In implementations, ranking of items may be accomplished using a listwise loss function which may be a metric which indicates the differentiation (e.g., the distribution) between one or more samples rankings and an exemplary ranking which may be considered an idealized ranking of results. For example, a probabilistic methodology may be used, in part, to normalize sample or in question items (e.g., a collection of documents to be ranked) so that the particular order of items within the ranking may more closely match the exemplary ranking in comparison to other methodologies. Exemplary probabilistic methodologies may include, but are not limited to a permutation probability, a top k probability and so on. A listwise basis may result in a more accurate match between an ordered sample query or an in question ordered set of items and the exemplary ranking in comparison to a pairwise basis in which individual items are compared with a standard, scored and arranged based on the per item score. In the present discussion, the items may be ordered in a manner such that the order (e.g., the particular permutation of results) may approximate that of the exemplary ranking.
Exemplary Environment
While the present discussion describes the subject matter with respect to searching for documents or pages on the Internet (e.g., a data source 104, having data storage capability 106 over a network 108), the principles discussed herein may be used in a variety of situations in which ranked accuracy is desired. For example, the techniques discussed herein may be used to rank retrieved files stored in local data storage 110 or for use in blocking unwanted electronic correspondence.

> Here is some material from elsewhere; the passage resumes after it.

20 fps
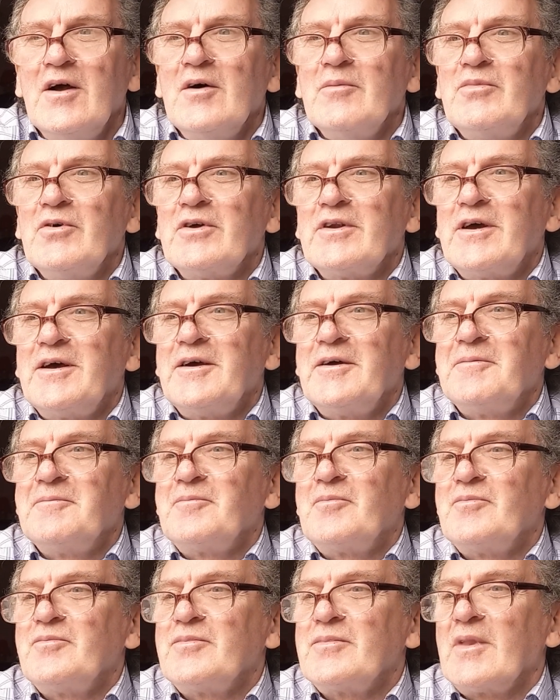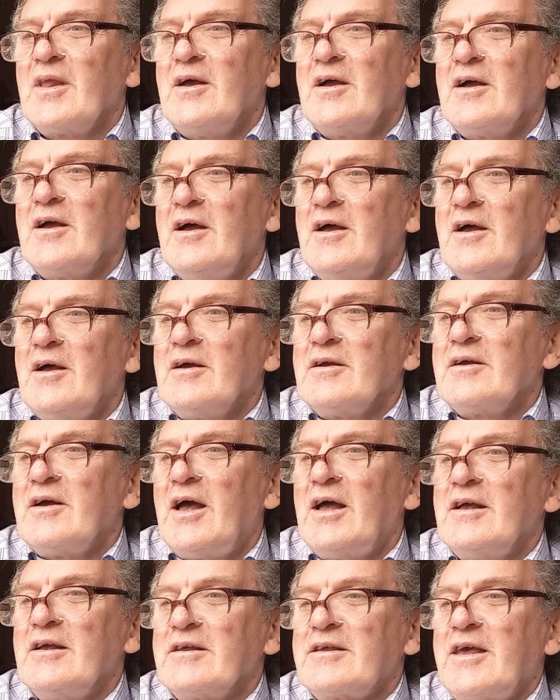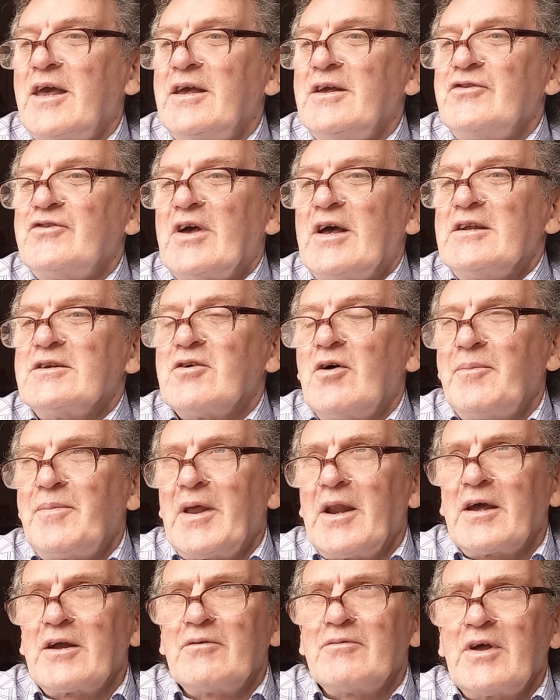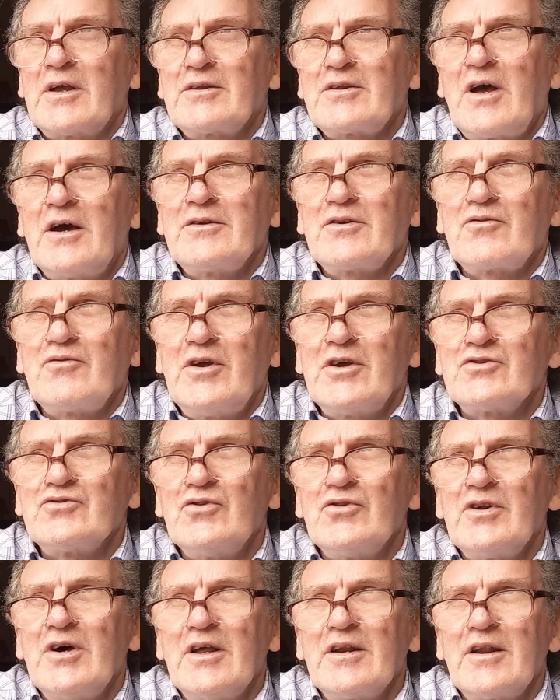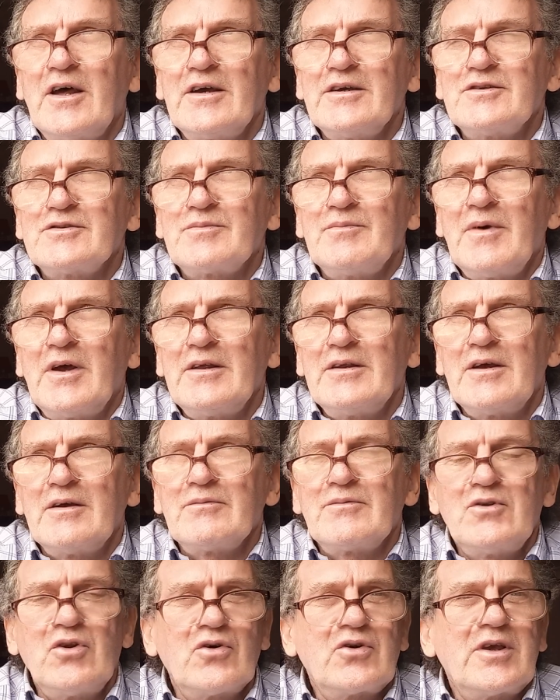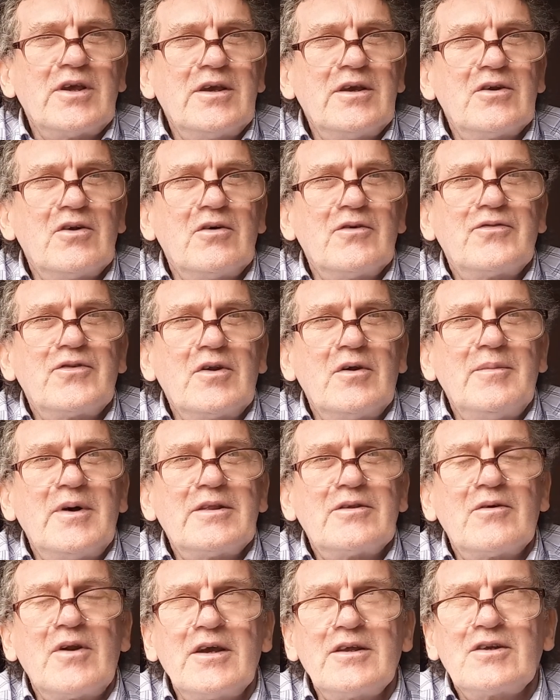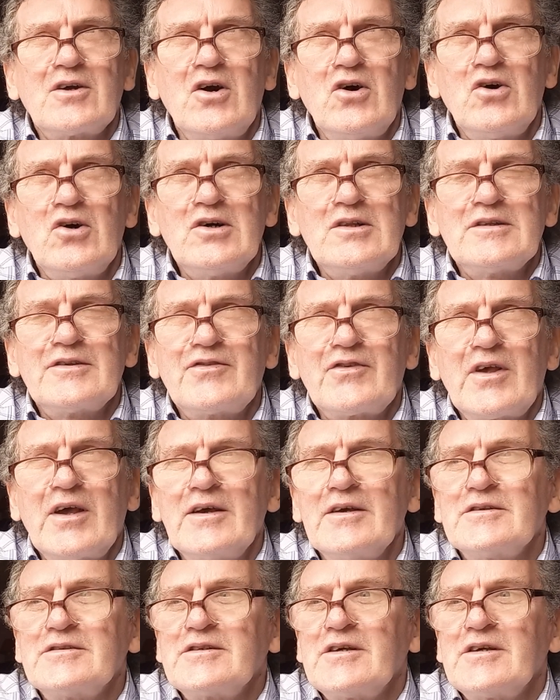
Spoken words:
But Kings held up, and I had a great run all night. Lucky, you know, if you know, made the right calls at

In the present instance, a computing system may be configured to apply list based ranking methodologies in order to obtain a listwise loss function. The listwise loss function may be used to increase the ranking accuracy for an in question set of items. The listwise loss function may be obtained from ranking module training. A neural network descent or a gradient descent may be used for teaching the ranking module. For example, a ranking module may use a listwise loss function, obtained from comparing training samples to an exemplary listwise ranking, to order Internet (i.e., the World Wide Web) search results. A listwise ranking may be a particular permutation for a set of items. The accuracy of particular ranking (a subject listwise ranking) may be based on how closely the ordered list matches that of the exemplary ranked list. For example, a test listwise ranking may form a particular permutation (such as a search for documents or web pages) which may be compared on a pairwise basis to the exemplary listwise ranking. This comparison may be used to determine a listwise loss function which is a metric of how disordered the subject listwise ranking is from the presumed good set (i.e., the exemplary listwise ranking). In further instances, in question searches may be used as well for learning purposed. The ranking module may use the listwise loss function to order items so that the ranking more closely matches or approximates the exemplary listwise ranking. In this way, ranked sets of items may be compared, rather than comparing individual items from the subject set to a standard.
In contrast, pairwise analysis may involve comparing a sample to a standard and then ordering the items based on how closely the sample matches the standard. A pairwise ranking may result in a tight coupling with the classification of the item rather than return a response which ordered or ranked is considered. Pairwise rankings may be biased in-favor of rankings having larger sample instances (e.g., document pairs). In addition, the relative order of the results compared in the foregoing fashion may vary (i.e., different permutations).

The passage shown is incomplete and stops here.